An Example XML Document

XML documents use a self-describing and simple syntax:

<?xml version="1.0" encoding="ISO-8859-1"?>
<note>
  <to>Guru</to>
  <from>saina</from>
  <heading>Reminder</heading>
  <body>Get Me my watch</body>
</note>

The first line is the XML declaration. It defines the XML version (1.0) and the encoding used (ISO-8859-1 = Latin-1/West European character set).

The next line describes the root element of the document (like saying: "this document is a note"):

<note>

The next 4 lines describe 4 child elements of the root (to, from, heading, and body):

<to>Guru</to>
<from>saina</from>
<heading>Reminder</heading>
<body>Get Me my watch</body>

And finally the last line defines the end of the root element:

</note>

You can assume, from this example, that the XML document contains a note to Guru from saina.

Don't you agree that XML is pretty self-descriptive?

XML Documents Form a Tree Structure

XML documents must contain a root element. This element is "the parent" of all other elements.

The elements in an XML document form a document tree.
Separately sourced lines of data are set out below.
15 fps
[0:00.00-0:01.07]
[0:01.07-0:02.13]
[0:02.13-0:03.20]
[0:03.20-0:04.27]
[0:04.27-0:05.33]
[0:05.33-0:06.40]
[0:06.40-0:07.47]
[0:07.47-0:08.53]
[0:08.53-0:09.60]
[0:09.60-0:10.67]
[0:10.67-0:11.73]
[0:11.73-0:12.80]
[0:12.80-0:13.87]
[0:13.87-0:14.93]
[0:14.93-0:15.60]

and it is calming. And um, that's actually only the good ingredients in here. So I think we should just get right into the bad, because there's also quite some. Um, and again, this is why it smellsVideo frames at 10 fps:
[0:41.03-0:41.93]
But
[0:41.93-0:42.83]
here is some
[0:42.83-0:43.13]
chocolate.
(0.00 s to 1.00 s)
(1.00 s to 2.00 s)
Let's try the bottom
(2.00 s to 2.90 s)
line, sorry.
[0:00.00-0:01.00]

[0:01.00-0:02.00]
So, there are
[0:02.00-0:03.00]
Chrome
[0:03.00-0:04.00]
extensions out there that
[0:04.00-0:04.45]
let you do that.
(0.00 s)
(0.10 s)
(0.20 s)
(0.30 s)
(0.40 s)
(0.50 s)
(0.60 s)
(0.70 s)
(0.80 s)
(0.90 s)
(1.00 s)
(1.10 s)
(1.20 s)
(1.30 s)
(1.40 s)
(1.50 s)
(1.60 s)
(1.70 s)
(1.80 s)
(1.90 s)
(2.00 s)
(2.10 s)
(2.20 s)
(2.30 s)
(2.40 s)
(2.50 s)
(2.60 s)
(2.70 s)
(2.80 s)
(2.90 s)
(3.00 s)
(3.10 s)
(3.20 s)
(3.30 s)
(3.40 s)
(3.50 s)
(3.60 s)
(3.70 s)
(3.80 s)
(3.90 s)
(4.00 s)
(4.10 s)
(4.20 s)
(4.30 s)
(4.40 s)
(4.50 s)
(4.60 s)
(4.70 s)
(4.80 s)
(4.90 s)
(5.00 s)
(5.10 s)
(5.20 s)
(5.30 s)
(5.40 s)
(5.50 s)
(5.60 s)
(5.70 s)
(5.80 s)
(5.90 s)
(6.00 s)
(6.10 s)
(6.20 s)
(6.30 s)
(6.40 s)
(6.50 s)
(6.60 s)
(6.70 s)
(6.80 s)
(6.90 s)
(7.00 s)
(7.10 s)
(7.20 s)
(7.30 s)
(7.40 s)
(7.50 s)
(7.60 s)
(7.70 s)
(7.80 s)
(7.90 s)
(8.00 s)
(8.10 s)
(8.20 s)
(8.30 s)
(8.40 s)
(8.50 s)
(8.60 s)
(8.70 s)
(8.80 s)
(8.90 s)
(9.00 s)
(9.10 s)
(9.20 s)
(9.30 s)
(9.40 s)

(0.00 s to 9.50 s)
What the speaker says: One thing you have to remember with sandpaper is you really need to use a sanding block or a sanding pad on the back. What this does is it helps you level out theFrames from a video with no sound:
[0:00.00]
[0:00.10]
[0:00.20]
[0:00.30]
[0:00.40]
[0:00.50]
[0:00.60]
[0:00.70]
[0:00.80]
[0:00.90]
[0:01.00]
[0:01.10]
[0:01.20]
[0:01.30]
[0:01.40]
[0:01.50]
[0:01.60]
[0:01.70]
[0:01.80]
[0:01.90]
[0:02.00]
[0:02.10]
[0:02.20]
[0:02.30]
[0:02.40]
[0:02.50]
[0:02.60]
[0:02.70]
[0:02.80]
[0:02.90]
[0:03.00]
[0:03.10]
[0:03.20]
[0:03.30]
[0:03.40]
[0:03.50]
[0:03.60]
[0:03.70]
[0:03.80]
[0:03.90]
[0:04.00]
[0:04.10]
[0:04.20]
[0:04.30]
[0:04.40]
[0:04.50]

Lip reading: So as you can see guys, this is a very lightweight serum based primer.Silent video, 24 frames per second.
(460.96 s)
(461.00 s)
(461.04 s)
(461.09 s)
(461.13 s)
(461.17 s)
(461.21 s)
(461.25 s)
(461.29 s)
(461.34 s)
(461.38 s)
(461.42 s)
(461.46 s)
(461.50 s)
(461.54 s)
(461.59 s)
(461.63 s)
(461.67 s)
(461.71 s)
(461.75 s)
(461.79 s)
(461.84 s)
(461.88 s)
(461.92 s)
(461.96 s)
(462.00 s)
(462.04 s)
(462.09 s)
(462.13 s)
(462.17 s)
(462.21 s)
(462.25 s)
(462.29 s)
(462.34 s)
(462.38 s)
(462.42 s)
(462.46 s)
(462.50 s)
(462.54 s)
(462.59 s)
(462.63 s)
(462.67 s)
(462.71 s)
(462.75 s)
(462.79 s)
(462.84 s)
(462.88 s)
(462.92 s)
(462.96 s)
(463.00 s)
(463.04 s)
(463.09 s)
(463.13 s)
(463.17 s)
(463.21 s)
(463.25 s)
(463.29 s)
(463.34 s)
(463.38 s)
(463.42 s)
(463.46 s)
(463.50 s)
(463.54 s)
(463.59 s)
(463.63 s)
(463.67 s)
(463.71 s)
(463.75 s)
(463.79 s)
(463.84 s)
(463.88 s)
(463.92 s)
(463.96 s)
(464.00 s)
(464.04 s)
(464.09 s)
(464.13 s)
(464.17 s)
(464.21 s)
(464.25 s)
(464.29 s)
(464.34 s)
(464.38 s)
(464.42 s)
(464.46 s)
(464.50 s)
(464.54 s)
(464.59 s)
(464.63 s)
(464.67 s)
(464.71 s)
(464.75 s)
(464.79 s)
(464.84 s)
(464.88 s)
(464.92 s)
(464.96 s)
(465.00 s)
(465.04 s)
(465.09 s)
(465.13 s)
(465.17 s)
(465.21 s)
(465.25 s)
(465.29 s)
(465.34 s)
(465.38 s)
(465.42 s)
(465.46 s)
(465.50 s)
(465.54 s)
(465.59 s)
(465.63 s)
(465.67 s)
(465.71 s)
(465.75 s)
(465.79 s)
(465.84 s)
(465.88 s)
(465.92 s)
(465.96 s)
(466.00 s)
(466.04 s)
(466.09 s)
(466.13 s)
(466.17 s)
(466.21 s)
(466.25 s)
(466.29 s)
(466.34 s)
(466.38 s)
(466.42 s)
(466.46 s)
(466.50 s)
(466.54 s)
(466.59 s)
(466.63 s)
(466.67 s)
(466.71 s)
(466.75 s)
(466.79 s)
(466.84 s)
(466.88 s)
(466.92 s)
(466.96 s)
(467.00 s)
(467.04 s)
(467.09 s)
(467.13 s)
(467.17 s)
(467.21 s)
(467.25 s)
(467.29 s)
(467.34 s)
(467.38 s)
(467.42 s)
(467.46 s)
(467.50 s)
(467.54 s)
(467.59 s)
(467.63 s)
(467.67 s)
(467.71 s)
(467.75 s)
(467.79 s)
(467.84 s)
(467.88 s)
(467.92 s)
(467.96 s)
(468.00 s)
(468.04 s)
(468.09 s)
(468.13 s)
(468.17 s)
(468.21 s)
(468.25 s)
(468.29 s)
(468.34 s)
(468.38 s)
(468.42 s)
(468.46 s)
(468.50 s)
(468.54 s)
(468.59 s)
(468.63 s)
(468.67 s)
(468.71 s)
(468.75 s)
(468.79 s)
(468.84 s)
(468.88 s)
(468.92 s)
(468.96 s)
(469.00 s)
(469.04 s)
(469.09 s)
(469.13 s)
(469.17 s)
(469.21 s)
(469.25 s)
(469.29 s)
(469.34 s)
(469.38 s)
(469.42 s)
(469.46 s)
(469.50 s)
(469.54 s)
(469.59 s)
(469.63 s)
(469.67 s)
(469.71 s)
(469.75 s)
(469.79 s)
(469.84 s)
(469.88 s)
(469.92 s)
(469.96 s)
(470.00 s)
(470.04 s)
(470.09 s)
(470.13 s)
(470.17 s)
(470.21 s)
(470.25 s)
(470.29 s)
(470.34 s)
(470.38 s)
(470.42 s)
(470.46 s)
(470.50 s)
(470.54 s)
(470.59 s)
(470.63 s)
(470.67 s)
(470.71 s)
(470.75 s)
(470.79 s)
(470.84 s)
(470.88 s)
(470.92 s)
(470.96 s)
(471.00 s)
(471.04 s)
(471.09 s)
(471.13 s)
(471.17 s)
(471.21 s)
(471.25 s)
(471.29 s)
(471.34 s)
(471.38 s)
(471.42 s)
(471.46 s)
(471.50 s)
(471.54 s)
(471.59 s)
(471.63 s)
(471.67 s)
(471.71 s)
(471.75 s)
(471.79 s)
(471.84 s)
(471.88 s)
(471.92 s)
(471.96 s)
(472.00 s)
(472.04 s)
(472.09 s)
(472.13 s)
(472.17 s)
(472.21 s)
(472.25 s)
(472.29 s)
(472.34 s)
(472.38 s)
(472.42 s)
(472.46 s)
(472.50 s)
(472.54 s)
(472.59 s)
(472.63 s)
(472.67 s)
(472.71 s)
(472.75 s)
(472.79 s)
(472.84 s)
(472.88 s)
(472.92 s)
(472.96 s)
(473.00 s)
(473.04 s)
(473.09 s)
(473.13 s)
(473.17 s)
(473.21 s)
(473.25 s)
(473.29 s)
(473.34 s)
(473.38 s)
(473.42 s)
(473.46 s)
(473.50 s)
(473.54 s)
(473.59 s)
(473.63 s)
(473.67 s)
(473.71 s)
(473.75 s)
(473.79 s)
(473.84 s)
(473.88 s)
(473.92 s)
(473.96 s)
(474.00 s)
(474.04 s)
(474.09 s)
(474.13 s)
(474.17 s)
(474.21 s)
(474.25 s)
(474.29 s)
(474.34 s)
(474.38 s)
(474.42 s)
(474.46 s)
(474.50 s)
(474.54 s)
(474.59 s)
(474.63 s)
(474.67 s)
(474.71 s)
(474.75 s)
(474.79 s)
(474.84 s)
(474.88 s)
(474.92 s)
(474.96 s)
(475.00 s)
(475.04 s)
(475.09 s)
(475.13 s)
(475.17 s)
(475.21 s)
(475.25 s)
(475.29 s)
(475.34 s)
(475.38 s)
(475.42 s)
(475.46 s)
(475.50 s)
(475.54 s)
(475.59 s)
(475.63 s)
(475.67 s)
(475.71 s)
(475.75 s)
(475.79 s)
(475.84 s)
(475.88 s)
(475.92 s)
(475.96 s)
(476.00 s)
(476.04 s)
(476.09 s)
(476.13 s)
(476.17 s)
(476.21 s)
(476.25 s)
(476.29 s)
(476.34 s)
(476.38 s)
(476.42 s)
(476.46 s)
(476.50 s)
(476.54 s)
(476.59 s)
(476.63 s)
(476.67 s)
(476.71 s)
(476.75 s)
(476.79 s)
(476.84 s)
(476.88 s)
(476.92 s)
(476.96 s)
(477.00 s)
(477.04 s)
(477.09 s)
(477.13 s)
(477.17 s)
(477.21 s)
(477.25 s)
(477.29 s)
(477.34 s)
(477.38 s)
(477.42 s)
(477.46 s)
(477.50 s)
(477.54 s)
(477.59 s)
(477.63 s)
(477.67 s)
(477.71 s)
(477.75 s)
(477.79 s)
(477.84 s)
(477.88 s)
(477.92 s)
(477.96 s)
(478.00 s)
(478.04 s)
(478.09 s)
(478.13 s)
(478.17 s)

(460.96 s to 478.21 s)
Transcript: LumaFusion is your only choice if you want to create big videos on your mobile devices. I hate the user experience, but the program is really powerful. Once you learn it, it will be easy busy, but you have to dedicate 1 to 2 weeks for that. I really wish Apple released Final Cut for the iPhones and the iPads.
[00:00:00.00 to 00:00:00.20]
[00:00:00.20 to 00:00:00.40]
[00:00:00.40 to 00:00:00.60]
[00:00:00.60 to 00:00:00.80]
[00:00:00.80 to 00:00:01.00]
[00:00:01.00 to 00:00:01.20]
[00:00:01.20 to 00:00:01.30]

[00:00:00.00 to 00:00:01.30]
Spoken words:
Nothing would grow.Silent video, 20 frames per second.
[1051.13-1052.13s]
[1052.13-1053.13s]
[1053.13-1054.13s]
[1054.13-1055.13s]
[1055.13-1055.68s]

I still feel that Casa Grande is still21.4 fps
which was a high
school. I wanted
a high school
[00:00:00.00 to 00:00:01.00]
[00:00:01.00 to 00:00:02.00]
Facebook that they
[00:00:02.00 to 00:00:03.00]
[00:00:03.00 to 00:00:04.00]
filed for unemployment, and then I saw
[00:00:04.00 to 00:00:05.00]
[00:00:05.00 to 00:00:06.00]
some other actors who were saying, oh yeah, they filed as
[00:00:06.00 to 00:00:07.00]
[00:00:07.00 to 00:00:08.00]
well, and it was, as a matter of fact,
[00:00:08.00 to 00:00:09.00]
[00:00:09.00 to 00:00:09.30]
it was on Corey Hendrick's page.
The tree starts at the root and branches to the lowest level of the tree.

All elements can have sub elements (child elements):

<root>
  <child>
    <subchild>.....</subchild>
  </child>
</root>

The terms parent, child, and sibling are used to describe the relationships between elements. Parent elements have children. Children on the same level are called siblings (brothers or sisters).

All elements can have text content and attributes (just like in HTML).